_What you will do:_
Beginning with the line in which "curriculum to meet the needs" appears, transcribe each line word for word until the records end. Do not include pictures.

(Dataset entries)
..............................
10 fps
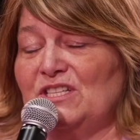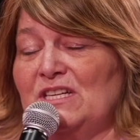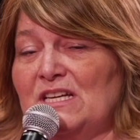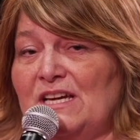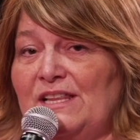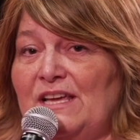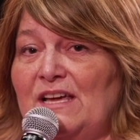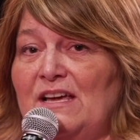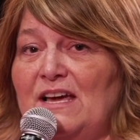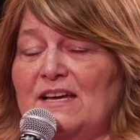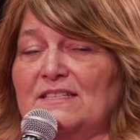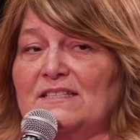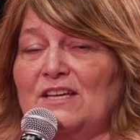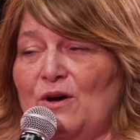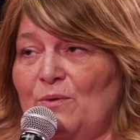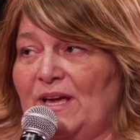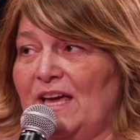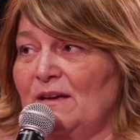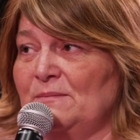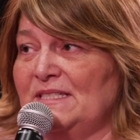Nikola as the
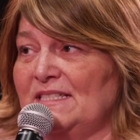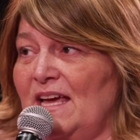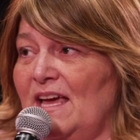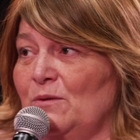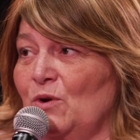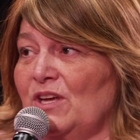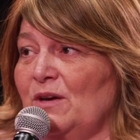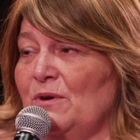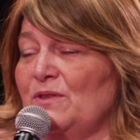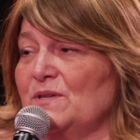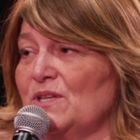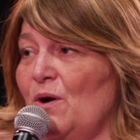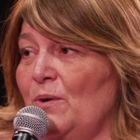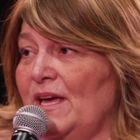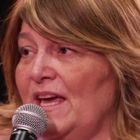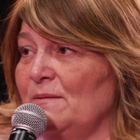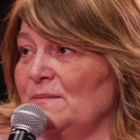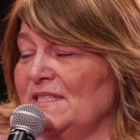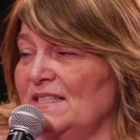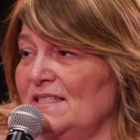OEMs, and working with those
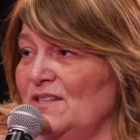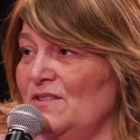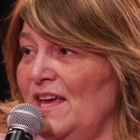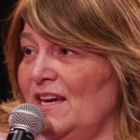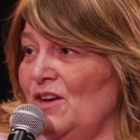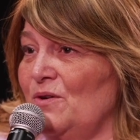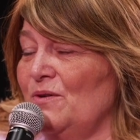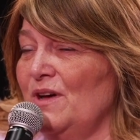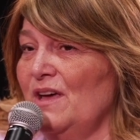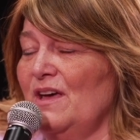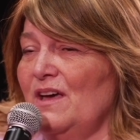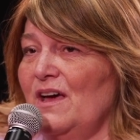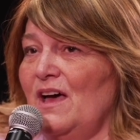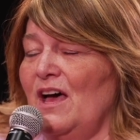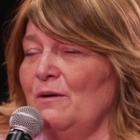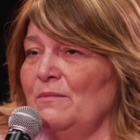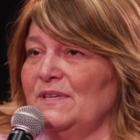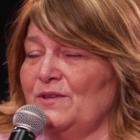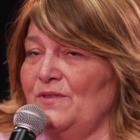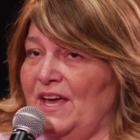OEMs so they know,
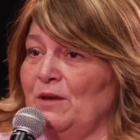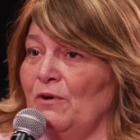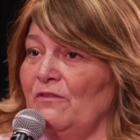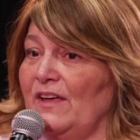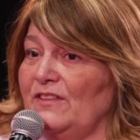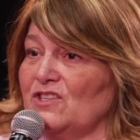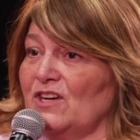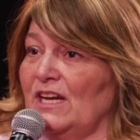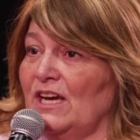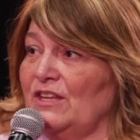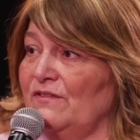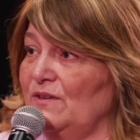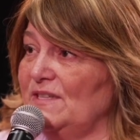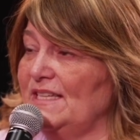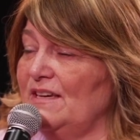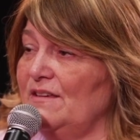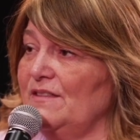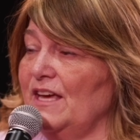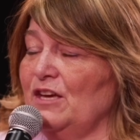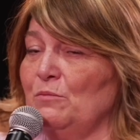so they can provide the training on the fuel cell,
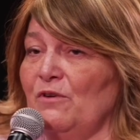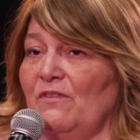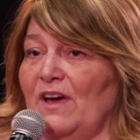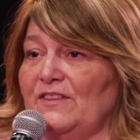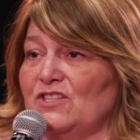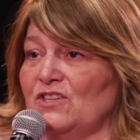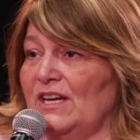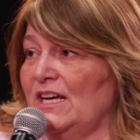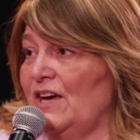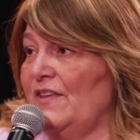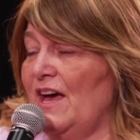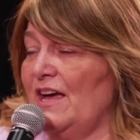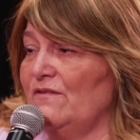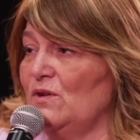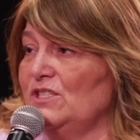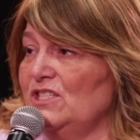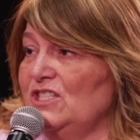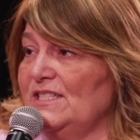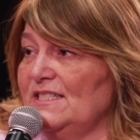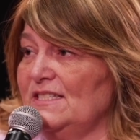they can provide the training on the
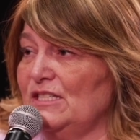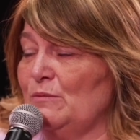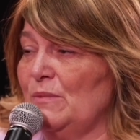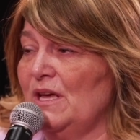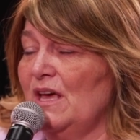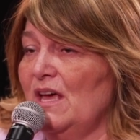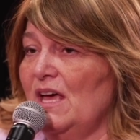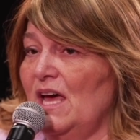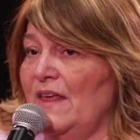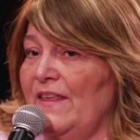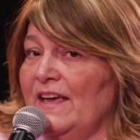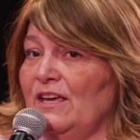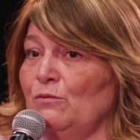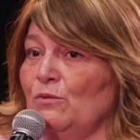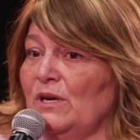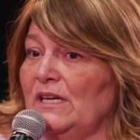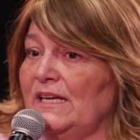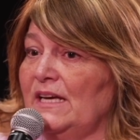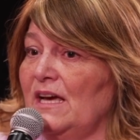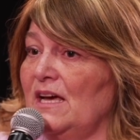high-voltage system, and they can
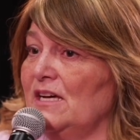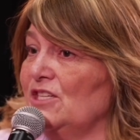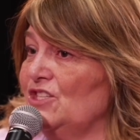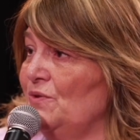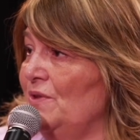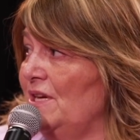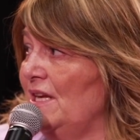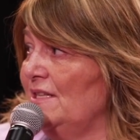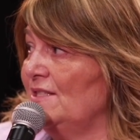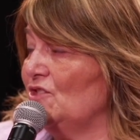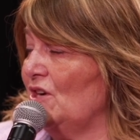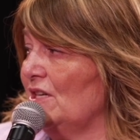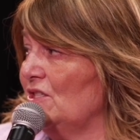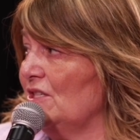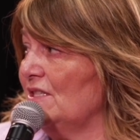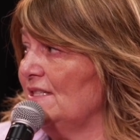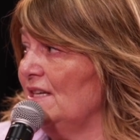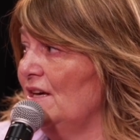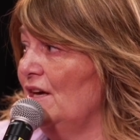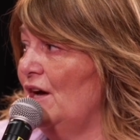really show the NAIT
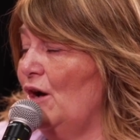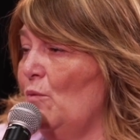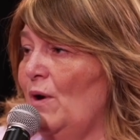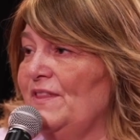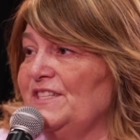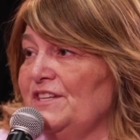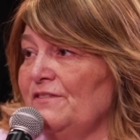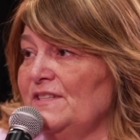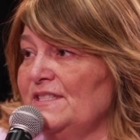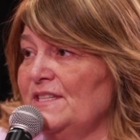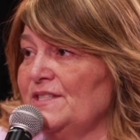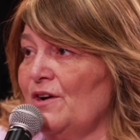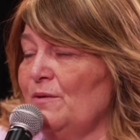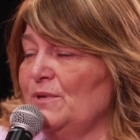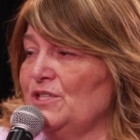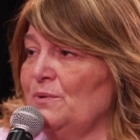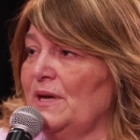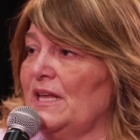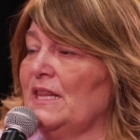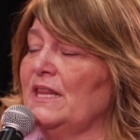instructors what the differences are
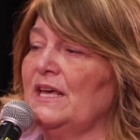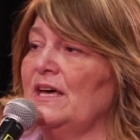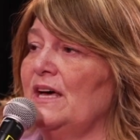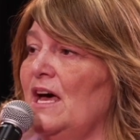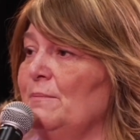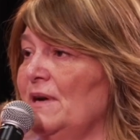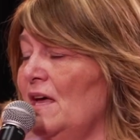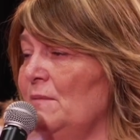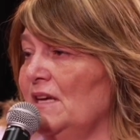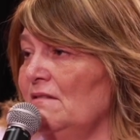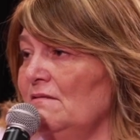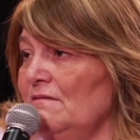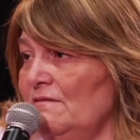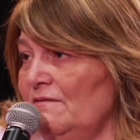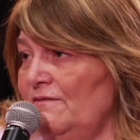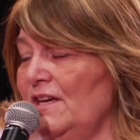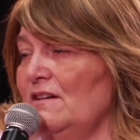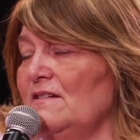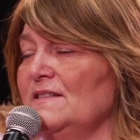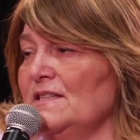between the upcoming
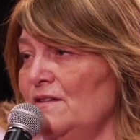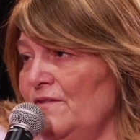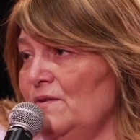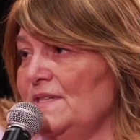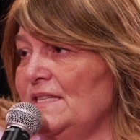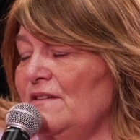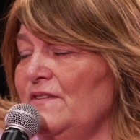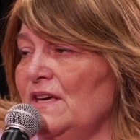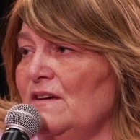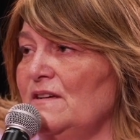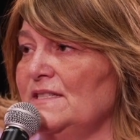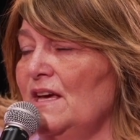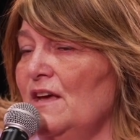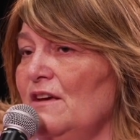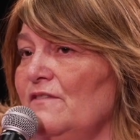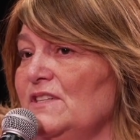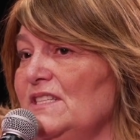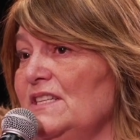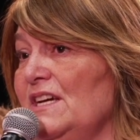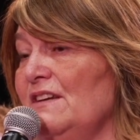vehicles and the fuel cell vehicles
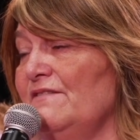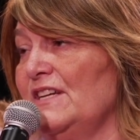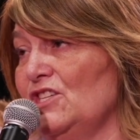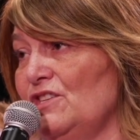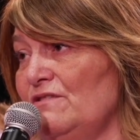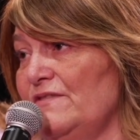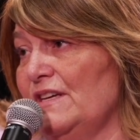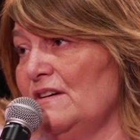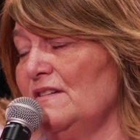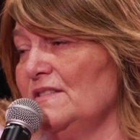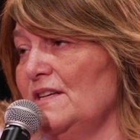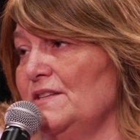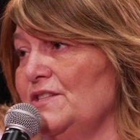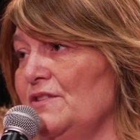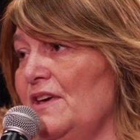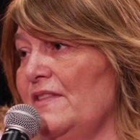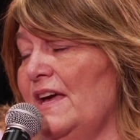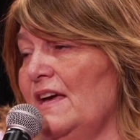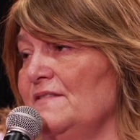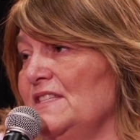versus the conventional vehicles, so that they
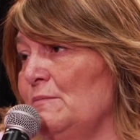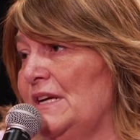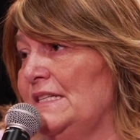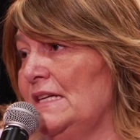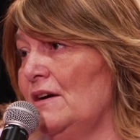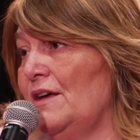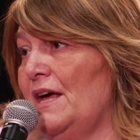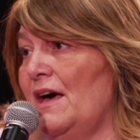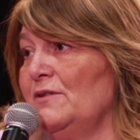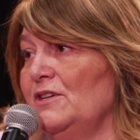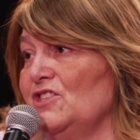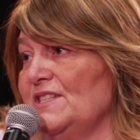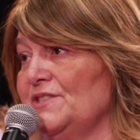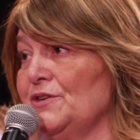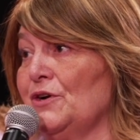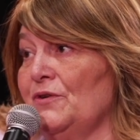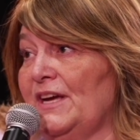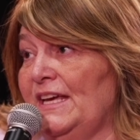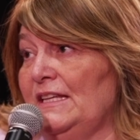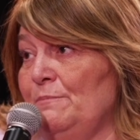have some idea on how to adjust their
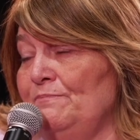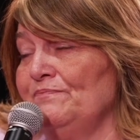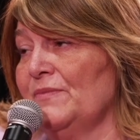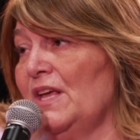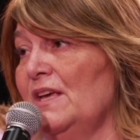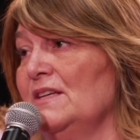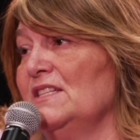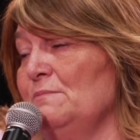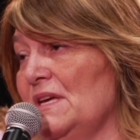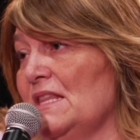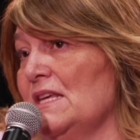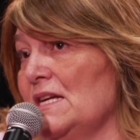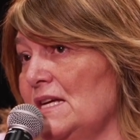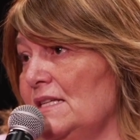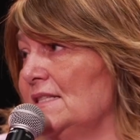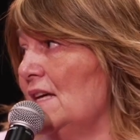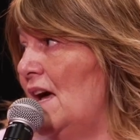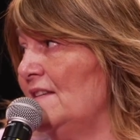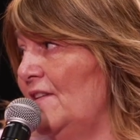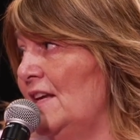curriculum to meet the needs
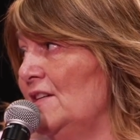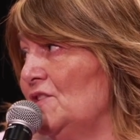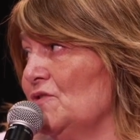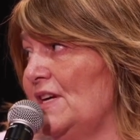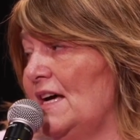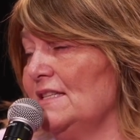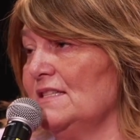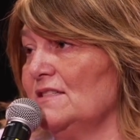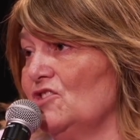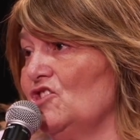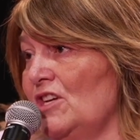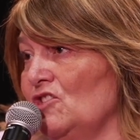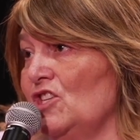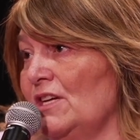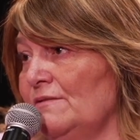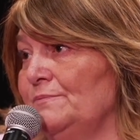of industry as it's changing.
..............................
_Finished task:_
curriculum to meet the needs
of industry as it's changing.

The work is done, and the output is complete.